Nothing but the lines from the one with "(2.00 s to 3.00 s)" through the end of the data should be set down, each exactly as written, and no picture should be included.
● ● ● ●
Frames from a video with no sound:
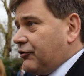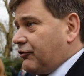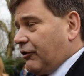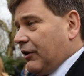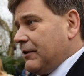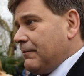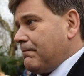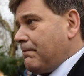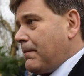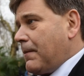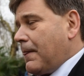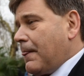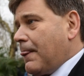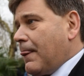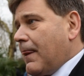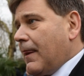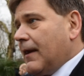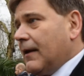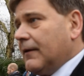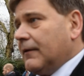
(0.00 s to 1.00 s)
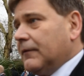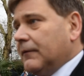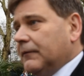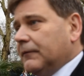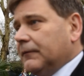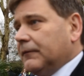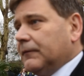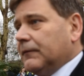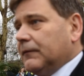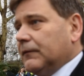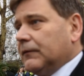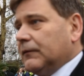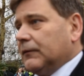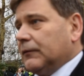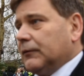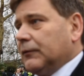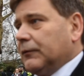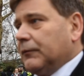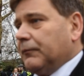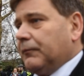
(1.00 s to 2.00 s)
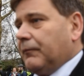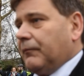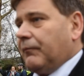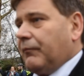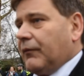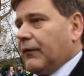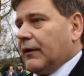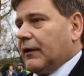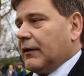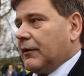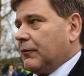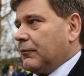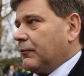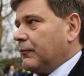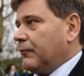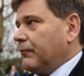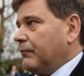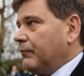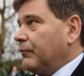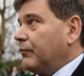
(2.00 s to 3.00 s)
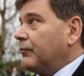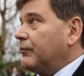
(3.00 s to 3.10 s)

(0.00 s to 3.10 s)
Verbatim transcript: And in that instance, would you consider joining a new party, a new force?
● ● ● ●
(TASK RESPONSE):
(2.00 s to 3.00 s)
(3.00 s to 3.10 s)

(0.00 s to 3.10 s)
Verbatim transcript: And in that instance, would you consider joining a new party, a new force?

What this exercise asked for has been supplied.